### YOUR ASSIGNMENT
All of the lines below are to be transcribed faithfully, with pictures excluded from the copy.

### SUPPLIED MATERIAL
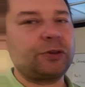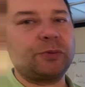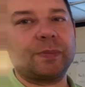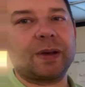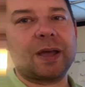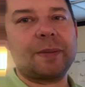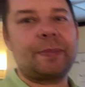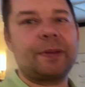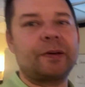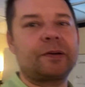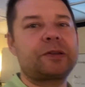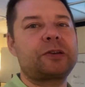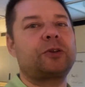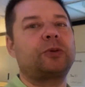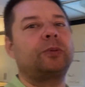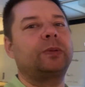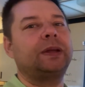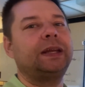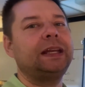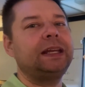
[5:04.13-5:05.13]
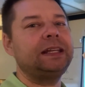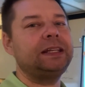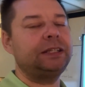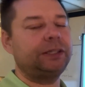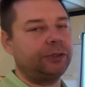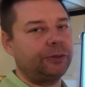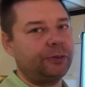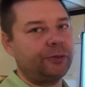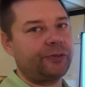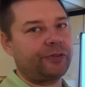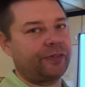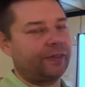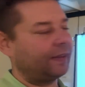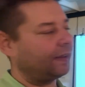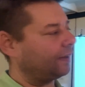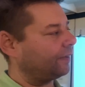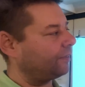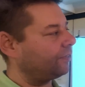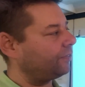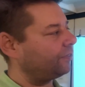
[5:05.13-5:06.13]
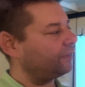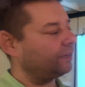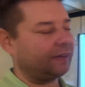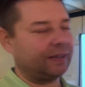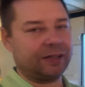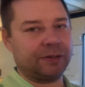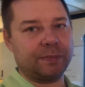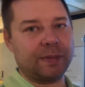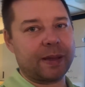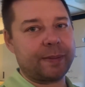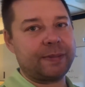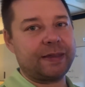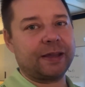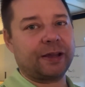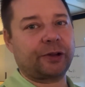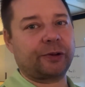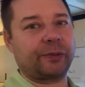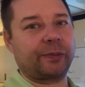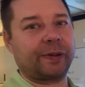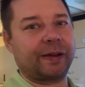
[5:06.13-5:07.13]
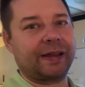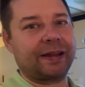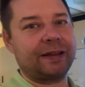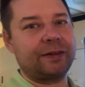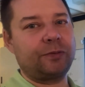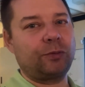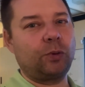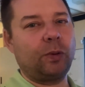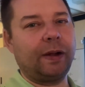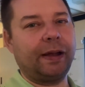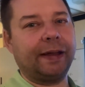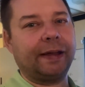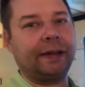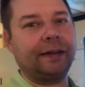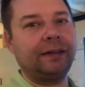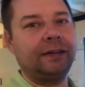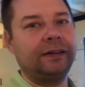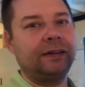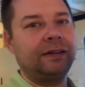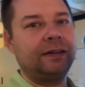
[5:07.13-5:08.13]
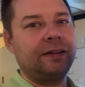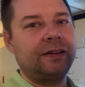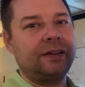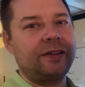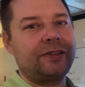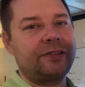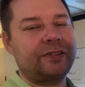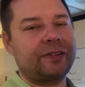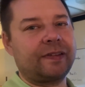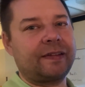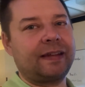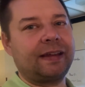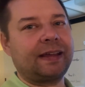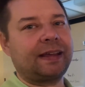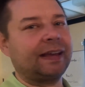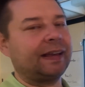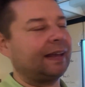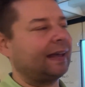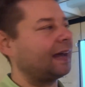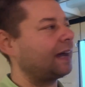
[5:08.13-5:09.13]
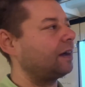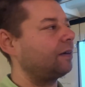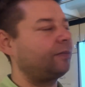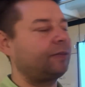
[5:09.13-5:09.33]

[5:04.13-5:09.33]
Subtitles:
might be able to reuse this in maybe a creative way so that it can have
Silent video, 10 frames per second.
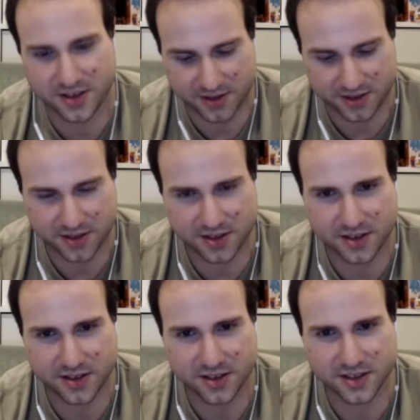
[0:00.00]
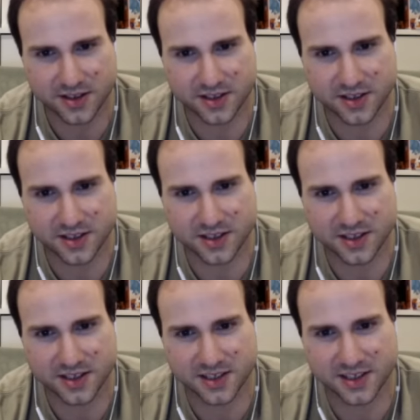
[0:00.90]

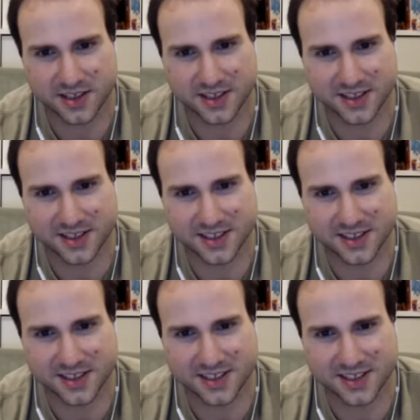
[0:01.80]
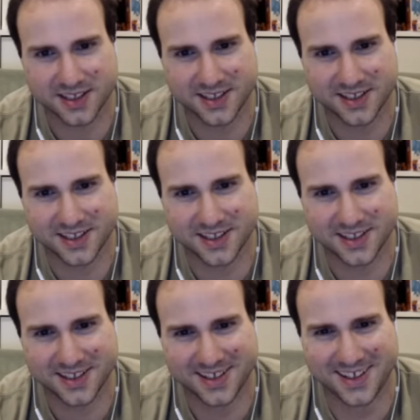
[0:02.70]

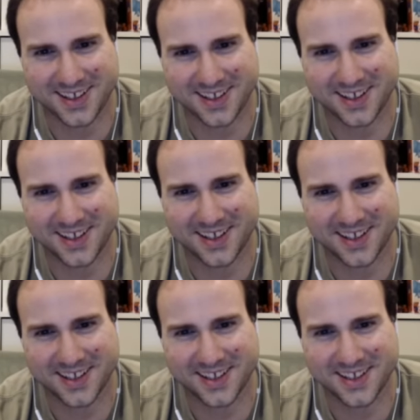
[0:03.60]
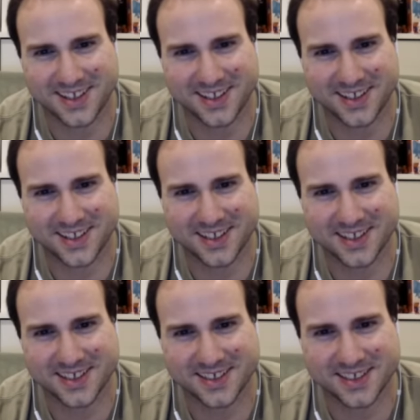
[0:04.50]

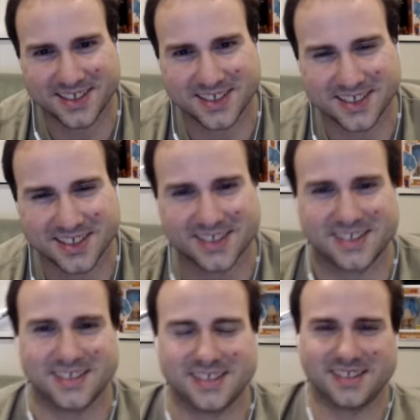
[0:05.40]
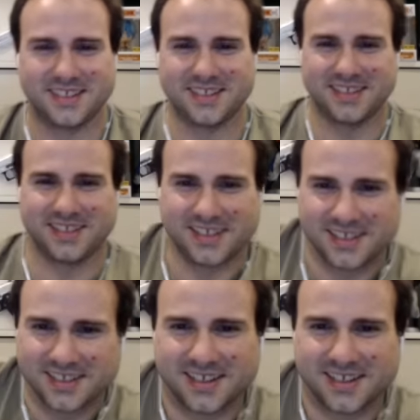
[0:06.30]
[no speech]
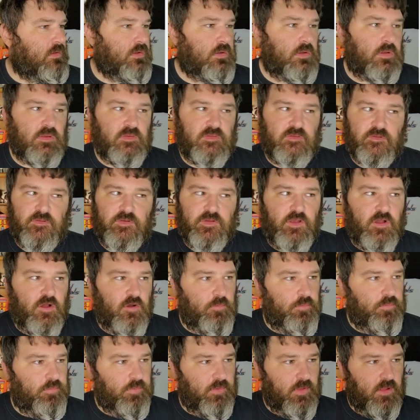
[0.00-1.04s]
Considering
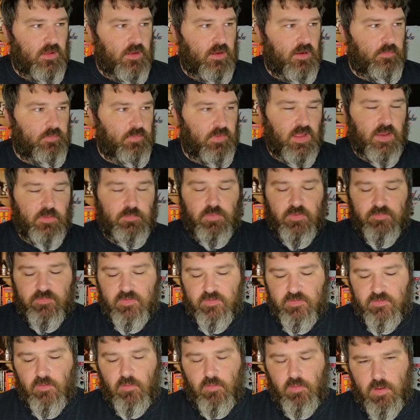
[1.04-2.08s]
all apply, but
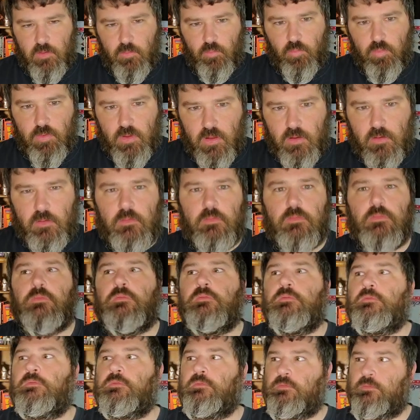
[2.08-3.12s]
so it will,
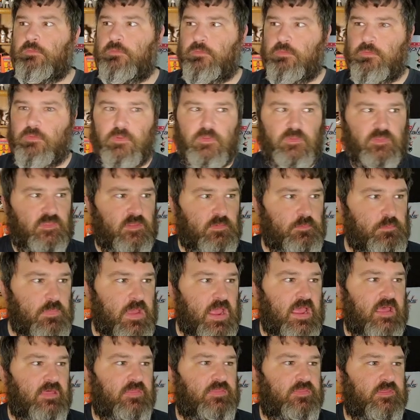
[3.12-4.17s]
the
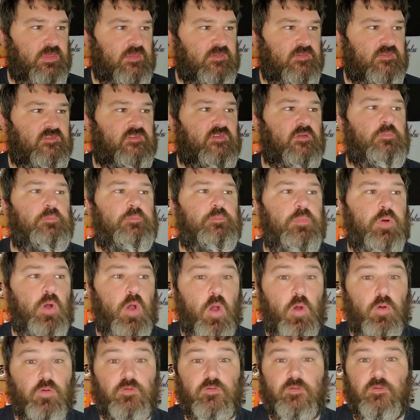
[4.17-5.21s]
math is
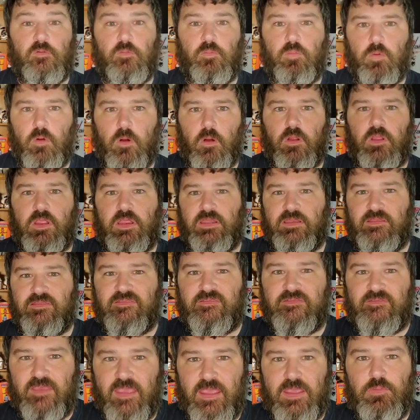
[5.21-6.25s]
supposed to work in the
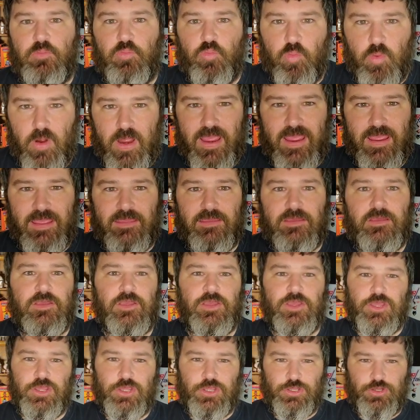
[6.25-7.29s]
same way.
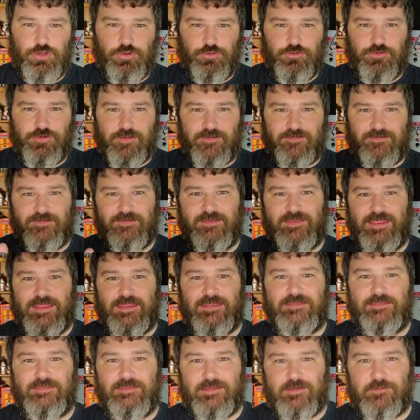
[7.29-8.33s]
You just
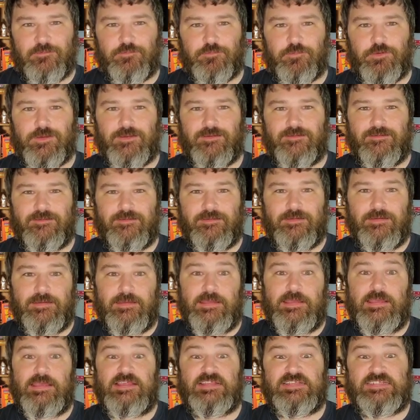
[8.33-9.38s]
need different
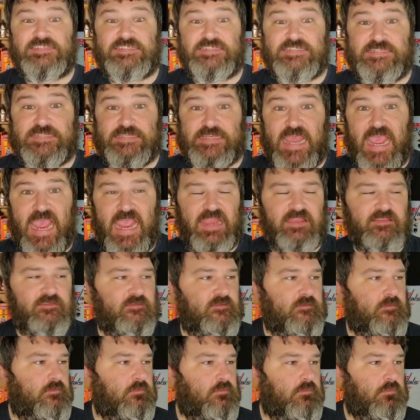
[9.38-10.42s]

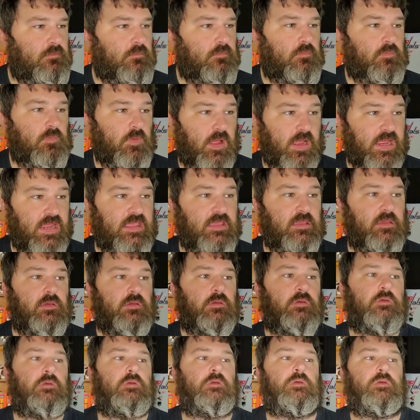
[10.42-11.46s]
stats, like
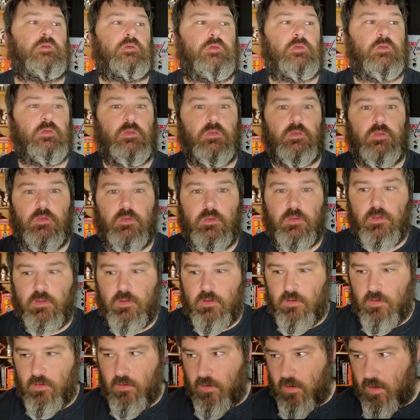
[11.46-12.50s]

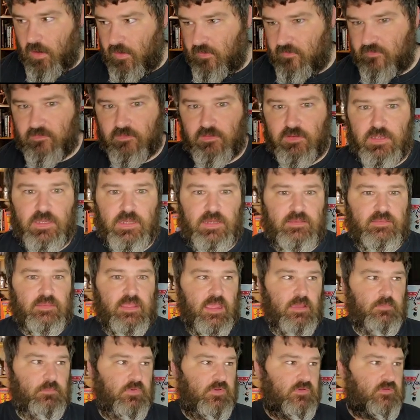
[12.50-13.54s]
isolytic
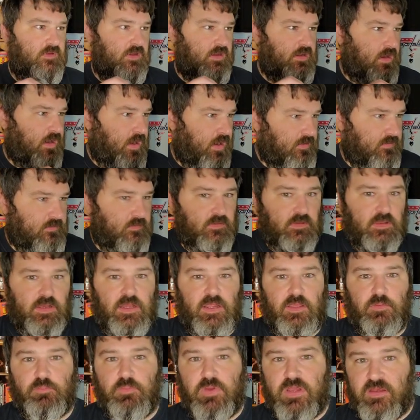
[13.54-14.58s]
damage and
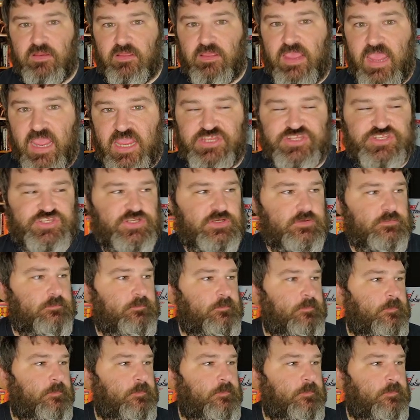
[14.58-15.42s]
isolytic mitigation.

### ANSWER SECTION
[5:04.13-5:05.13]
[5:05.13-5:06.13]
[5:06.13-5:07.13]
[5:07.13-5:08.13]
[5:08.13-5:09.13]
[5:09.13-5:09.33]

[5:04.13-5:09.33]
Subtitles:
might be able to reuse this in maybe a creative way so that it can have
Silent video, 10 frames per second.
[0:00.00]
[0:00.90]

[0:01.80]
[0:02.70]

[0:03.60]
[0:04.50]

[0:05.40]
[0:06.30]
[no speech]
[0.00-1.04s]
Considering
[1.04-2.08s]
all apply, but
[2.08-3.12s]
so it will,
[3.12-4.17s]
the
[4.17-5.21s]
math is
[5.21-6.25s]
supposed to work in the
[6.25-7.29s]
same way.
[7.29-8.33s]
You just
[8.33-9.38s]
need different
[9.38-10.42s]

[10.42-11.46s]
stats, like
[11.46-12.50s]

[12.50-13.54s]
isolytic
[13.54-14.58s]
damage and
[14.58-15.42s]
isolytic mitigation.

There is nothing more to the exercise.